## Designing an Experiment

In [66]:
import pandas as pd
import numpy as np
import seaborn as sns
import matplotlib.pyplot as plt

#### Background
Omnibay, a fast-growing e-commerce platform selling everything from books to electronics, began noticing unusual trends - electronics were driving high traffic but also the most cart abandonments and support issues. Customers were engaging heavily with electronics but often leaving without completing purchases, prompting internal discussions about whether a dedicated electronics website might better serve that audience. Recognizing the need for data-driven decision-making, the leadership team decided to bring in a data analyst to investigate customer behavior, shopping patterns, and potential impacts on the overall business.

Omnibay wants to run an experiment to see if we can convince more people to purchase our electronics if we use a dedicated technology website. We’ve designed a new modern website, but aren’t sure if this strategy will sell enough units to benefit from establishing a business relationship with a new provider.

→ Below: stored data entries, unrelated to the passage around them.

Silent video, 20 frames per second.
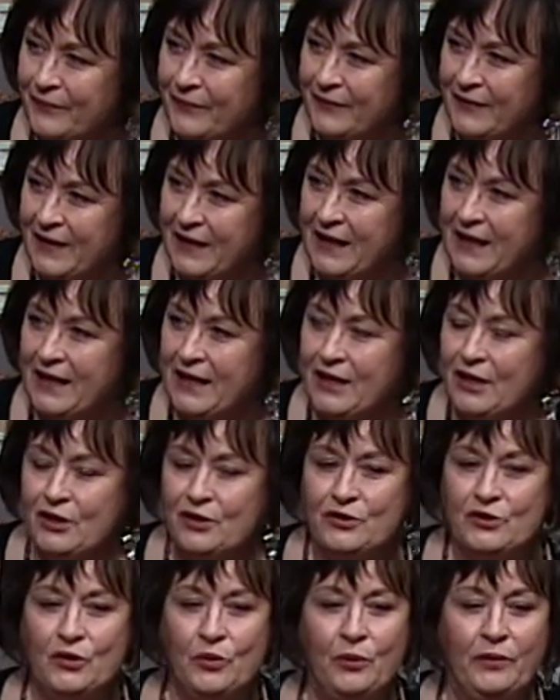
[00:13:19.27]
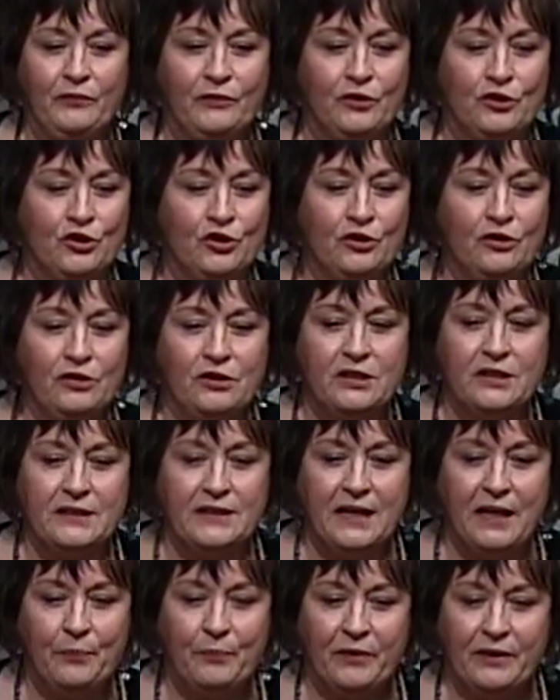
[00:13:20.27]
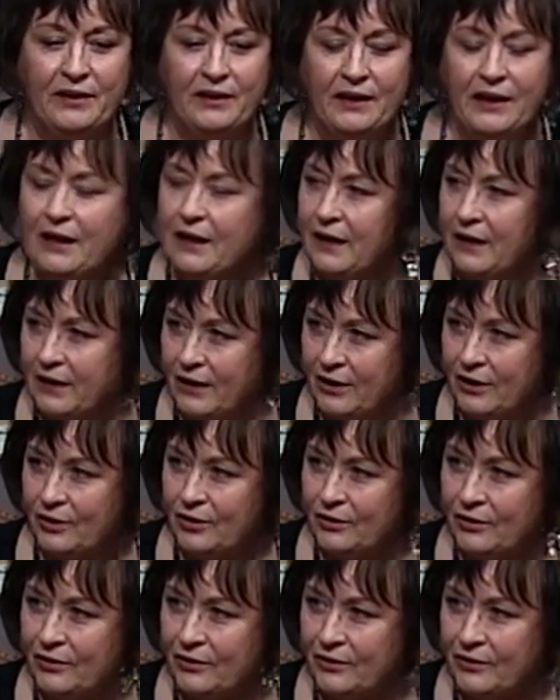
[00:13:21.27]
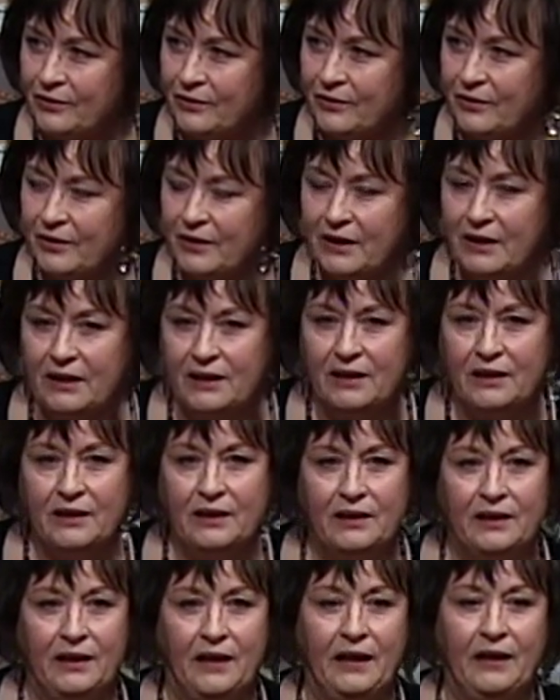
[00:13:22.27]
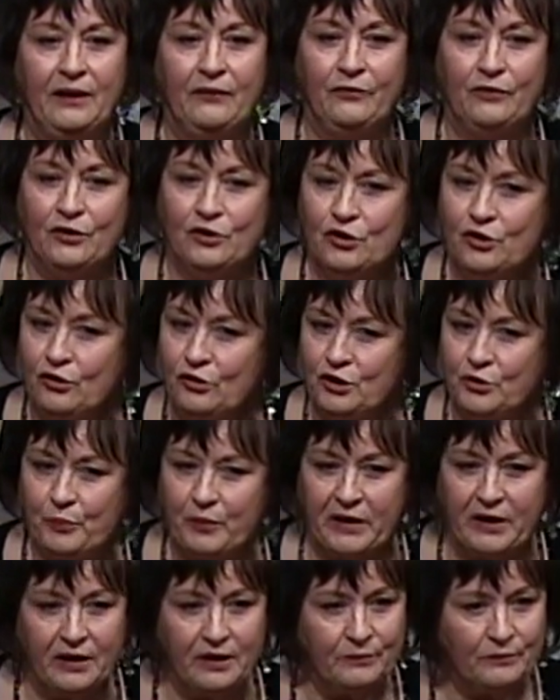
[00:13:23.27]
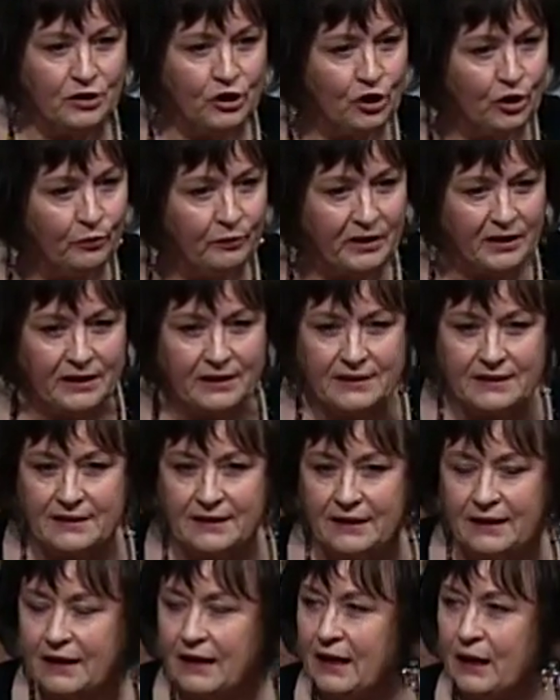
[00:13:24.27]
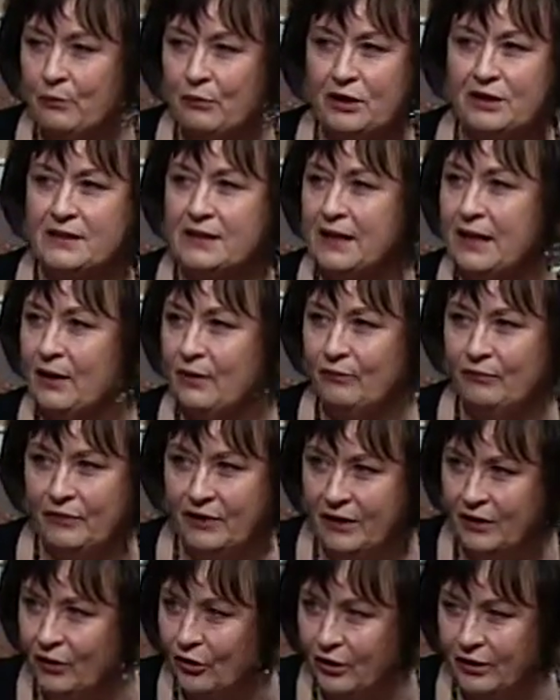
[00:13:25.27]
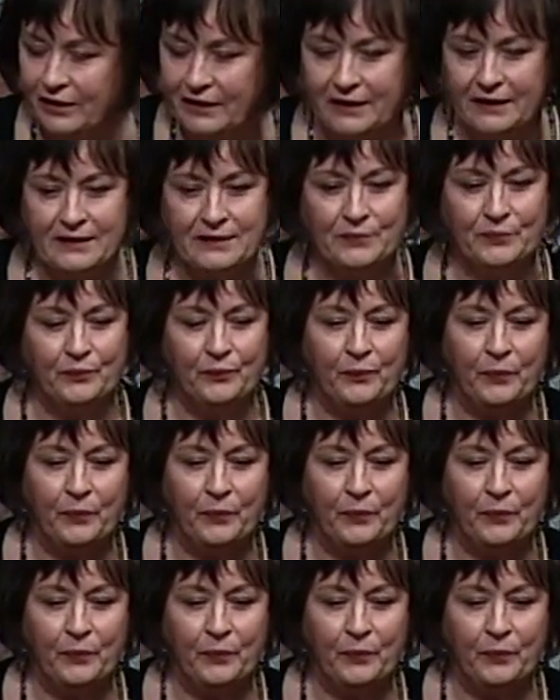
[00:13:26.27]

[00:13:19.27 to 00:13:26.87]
Mm-hmm. So if the church is apathetic, and if the church becomes humanistic, and I'm not saying it all is,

Before running this experiment, of course, we need to know the sample size that will be required to detect the difference we are hoping for. There are three things we need to know before we can determine that number.

- The Baseline Conversion Rate
- Minimum Detectable Effect (desired lift)
- and the Statistical Significance Threshold


In order to get our baseline, first we need to know how many customers visit the site as well as how many visitors ultimately end up buying an electronic device in a typical month.

In [67]:
# Load visitor information
all_visitors = pd.read_csv("electronics_customers.csv")
paying_visitors = pd.read_csv("electronics_purchasing_customers.csv")

# Tranform to date format
all_visitors['Purchase Date'] = pd.to_datetime(all_visitors['Purchase Date'])
paying_visitors['Purchase Date'] = pd.to_datetime(paying_visitors['Purchase Date'])

# Focus on the month of august 2023
start = pd.Timestamp('2023-08-01')
end = pd.Timestamp('2023-08-31')

# Filter dataset based on month
august_visitors = all_visitors[(all_visitors['Purchase Date'] >= start) & (all_visitors['Purchase Date'] <= end)]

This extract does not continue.